(Saved entries)
◇ ◇ ◇ ◇ ◇
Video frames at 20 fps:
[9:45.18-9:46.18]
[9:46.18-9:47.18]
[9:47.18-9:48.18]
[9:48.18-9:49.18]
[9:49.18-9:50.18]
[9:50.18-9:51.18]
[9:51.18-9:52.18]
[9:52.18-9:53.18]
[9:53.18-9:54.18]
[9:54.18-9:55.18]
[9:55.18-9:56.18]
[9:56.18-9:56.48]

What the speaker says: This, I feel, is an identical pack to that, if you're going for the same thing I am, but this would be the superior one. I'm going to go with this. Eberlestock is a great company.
◇ ◇ ◇ ◇ ◇
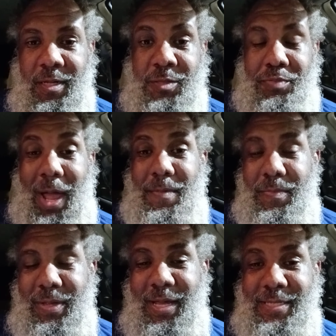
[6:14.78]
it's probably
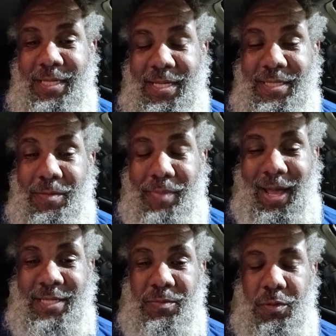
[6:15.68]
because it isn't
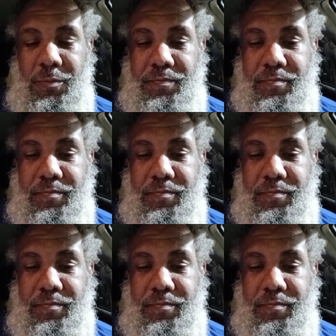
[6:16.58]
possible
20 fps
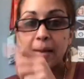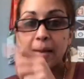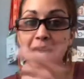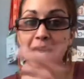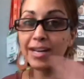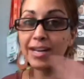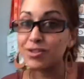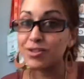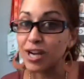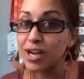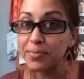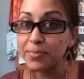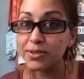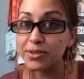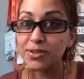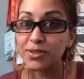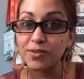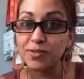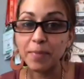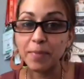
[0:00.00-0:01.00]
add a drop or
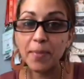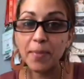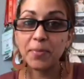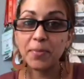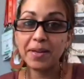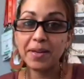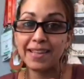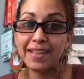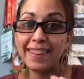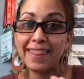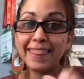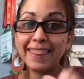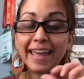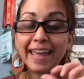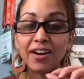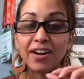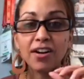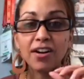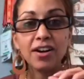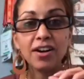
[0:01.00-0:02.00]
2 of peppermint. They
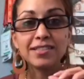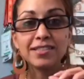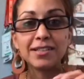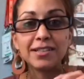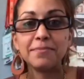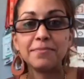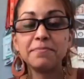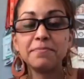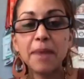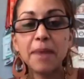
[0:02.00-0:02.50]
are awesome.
◇ ◇ ◇ ◇ ◇
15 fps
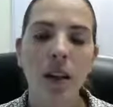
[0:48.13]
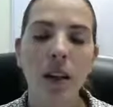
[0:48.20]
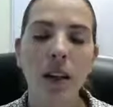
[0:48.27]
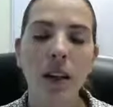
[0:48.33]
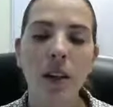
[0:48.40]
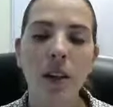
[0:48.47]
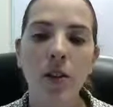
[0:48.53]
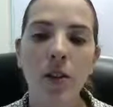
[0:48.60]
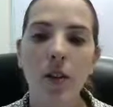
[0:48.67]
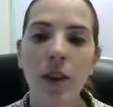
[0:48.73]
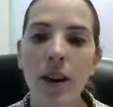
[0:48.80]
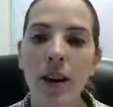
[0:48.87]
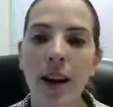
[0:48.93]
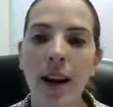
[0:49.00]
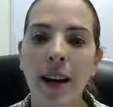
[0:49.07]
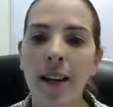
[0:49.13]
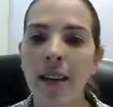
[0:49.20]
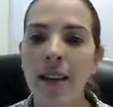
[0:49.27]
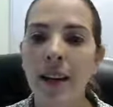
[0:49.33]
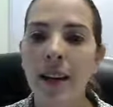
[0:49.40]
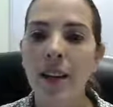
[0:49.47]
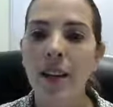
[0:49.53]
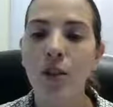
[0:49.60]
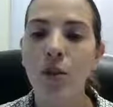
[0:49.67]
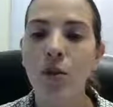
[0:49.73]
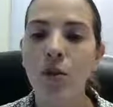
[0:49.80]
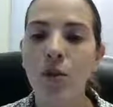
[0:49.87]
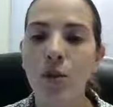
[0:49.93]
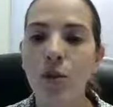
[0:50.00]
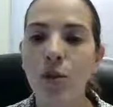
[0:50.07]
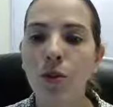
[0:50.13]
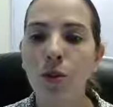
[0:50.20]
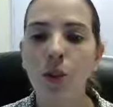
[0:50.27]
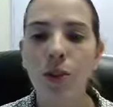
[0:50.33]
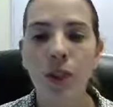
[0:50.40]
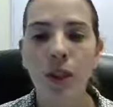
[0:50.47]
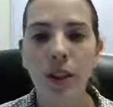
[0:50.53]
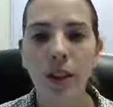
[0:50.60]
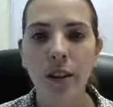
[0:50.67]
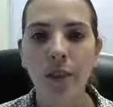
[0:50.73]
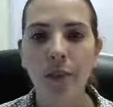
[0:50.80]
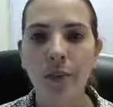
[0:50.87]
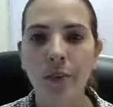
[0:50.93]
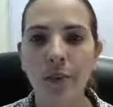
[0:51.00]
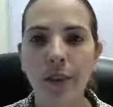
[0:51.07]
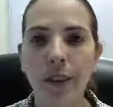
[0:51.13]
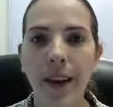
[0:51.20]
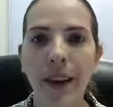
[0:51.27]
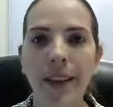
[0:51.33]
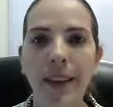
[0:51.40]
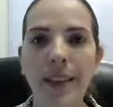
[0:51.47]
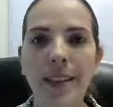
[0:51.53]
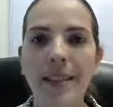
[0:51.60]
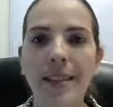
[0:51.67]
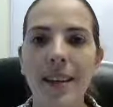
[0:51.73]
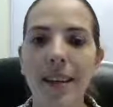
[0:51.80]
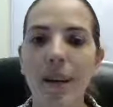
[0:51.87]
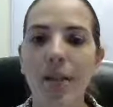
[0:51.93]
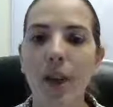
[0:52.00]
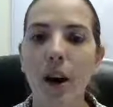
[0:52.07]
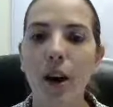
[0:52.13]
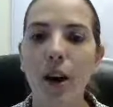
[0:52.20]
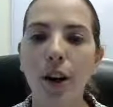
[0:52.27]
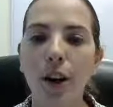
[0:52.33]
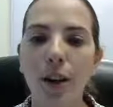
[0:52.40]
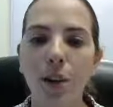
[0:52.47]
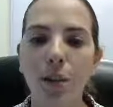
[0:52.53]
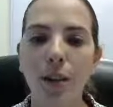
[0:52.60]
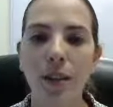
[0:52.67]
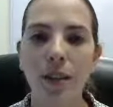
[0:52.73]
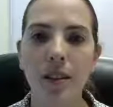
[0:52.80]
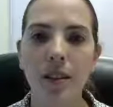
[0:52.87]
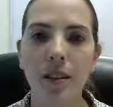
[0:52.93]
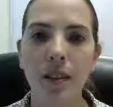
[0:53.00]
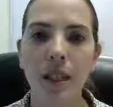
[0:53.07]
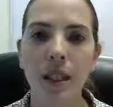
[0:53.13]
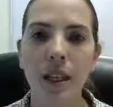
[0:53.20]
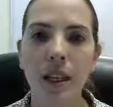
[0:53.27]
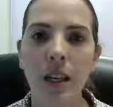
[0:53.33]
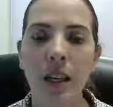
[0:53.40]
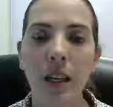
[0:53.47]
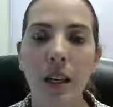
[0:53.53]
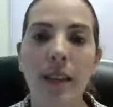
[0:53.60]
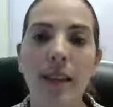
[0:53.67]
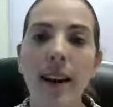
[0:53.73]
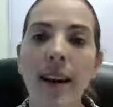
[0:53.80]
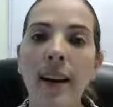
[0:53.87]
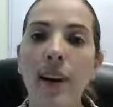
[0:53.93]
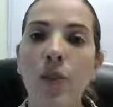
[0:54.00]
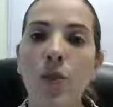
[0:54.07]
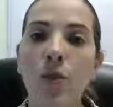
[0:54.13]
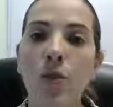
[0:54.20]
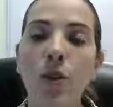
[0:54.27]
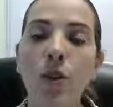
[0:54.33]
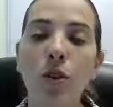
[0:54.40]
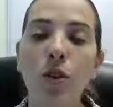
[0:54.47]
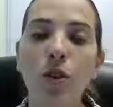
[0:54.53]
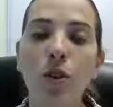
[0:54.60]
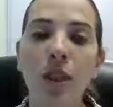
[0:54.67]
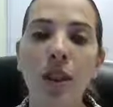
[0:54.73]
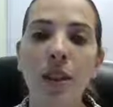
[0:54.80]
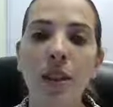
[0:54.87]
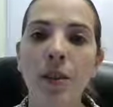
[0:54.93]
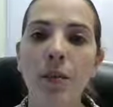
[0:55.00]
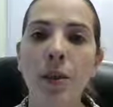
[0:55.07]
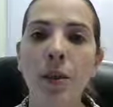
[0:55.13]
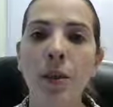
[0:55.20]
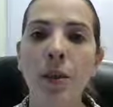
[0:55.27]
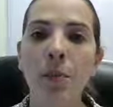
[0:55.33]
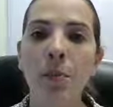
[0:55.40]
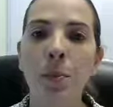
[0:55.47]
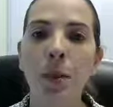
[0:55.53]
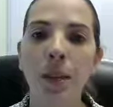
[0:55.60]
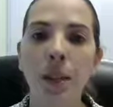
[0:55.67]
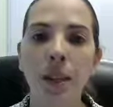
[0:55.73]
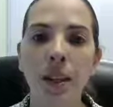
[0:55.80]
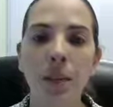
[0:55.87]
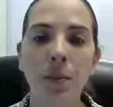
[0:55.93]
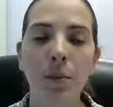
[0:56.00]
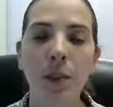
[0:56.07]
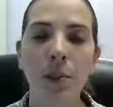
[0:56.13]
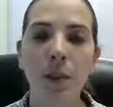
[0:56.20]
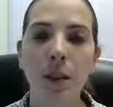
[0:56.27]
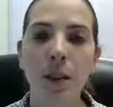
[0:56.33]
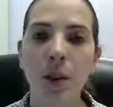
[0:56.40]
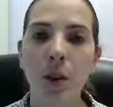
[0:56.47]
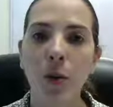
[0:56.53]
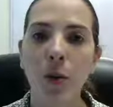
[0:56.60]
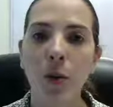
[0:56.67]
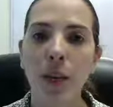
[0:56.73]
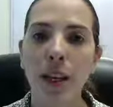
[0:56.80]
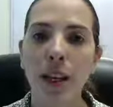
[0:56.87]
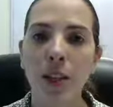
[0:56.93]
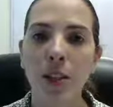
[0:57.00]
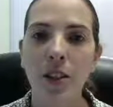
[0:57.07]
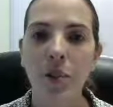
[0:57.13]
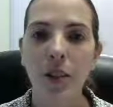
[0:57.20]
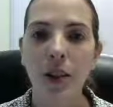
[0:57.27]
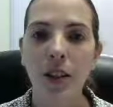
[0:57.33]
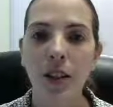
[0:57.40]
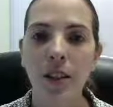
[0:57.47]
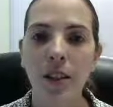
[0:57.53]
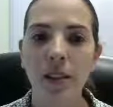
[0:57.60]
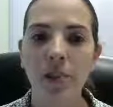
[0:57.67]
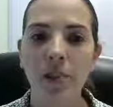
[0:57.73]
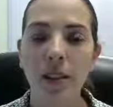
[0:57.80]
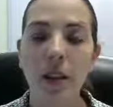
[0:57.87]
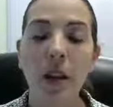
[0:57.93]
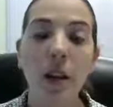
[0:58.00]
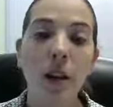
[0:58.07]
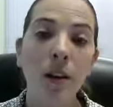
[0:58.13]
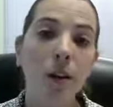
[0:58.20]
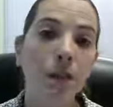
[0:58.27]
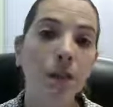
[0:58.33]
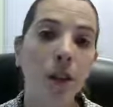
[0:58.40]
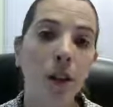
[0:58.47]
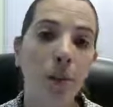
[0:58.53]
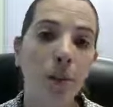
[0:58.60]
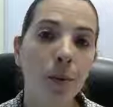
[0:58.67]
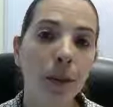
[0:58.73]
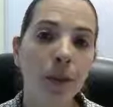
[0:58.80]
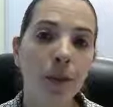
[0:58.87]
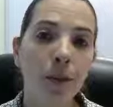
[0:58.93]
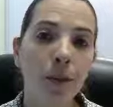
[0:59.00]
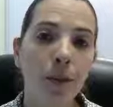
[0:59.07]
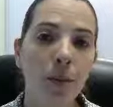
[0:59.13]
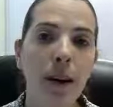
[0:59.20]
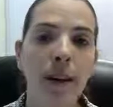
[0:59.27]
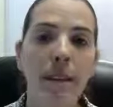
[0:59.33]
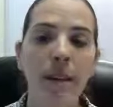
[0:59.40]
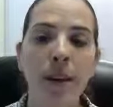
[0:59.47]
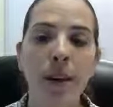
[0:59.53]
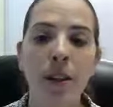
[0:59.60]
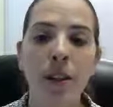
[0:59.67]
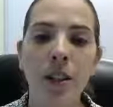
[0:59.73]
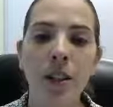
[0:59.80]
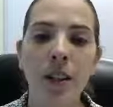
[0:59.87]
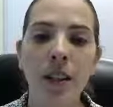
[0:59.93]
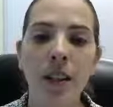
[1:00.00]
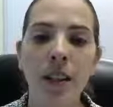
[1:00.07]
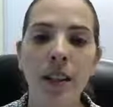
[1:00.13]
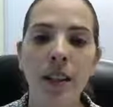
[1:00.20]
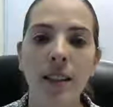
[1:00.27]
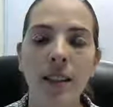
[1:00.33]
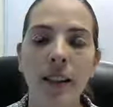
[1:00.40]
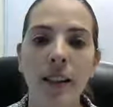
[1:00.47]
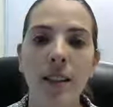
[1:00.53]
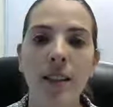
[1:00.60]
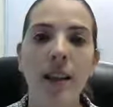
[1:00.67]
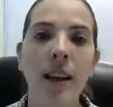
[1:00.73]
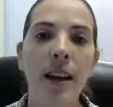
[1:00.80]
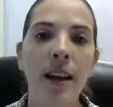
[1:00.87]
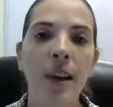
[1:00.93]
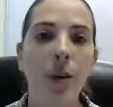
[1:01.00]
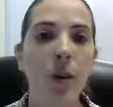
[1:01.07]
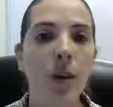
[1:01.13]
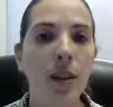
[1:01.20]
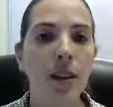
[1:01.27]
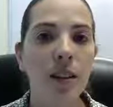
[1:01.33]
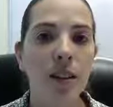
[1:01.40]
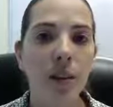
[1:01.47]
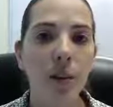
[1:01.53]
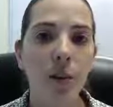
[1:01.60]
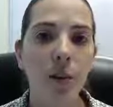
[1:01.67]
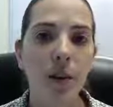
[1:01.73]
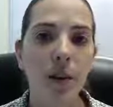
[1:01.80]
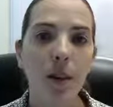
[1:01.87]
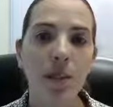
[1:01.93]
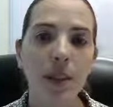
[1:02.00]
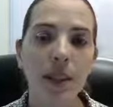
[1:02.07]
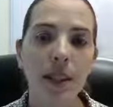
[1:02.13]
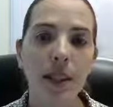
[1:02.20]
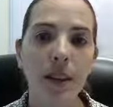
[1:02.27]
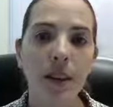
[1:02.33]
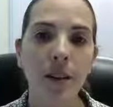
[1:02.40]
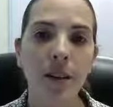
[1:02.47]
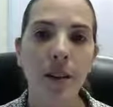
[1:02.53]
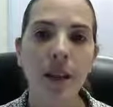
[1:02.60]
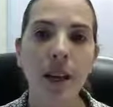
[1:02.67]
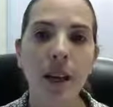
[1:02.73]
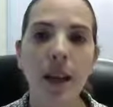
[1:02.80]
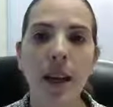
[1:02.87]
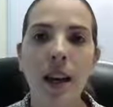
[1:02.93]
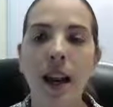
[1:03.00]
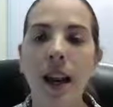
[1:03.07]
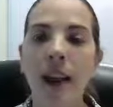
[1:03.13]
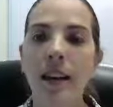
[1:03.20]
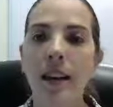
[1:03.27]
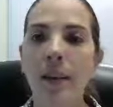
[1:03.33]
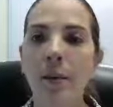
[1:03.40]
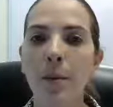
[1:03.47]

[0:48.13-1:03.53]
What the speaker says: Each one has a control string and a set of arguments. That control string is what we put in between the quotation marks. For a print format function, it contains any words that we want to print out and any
◇ ◇ ◇ ◇ ◇
GOAL OF THE EXERCISE » Look above for the line holding "Video frames at" and the line holding "[9:56.18-9:56.48]". Retype both, and every line between them, word for word and nothing else.

EXPECTED ANSWER »
Video frames at 20 fps:
[9:45.18-9:46.18]
[9:46.18-9:47.18]
[9:47.18-9:48.18]
[9:48.18-9:49.18]
[9:49.18-9:50.18]
[9:50.18-9:51.18]
[9:51.18-9:52.18]
[9:52.18-9:53.18]
[9:53.18-9:54.18]
[9:54.18-9:55.18]
[9:55.18-9:56.18]
[9:56.18-9:56.48]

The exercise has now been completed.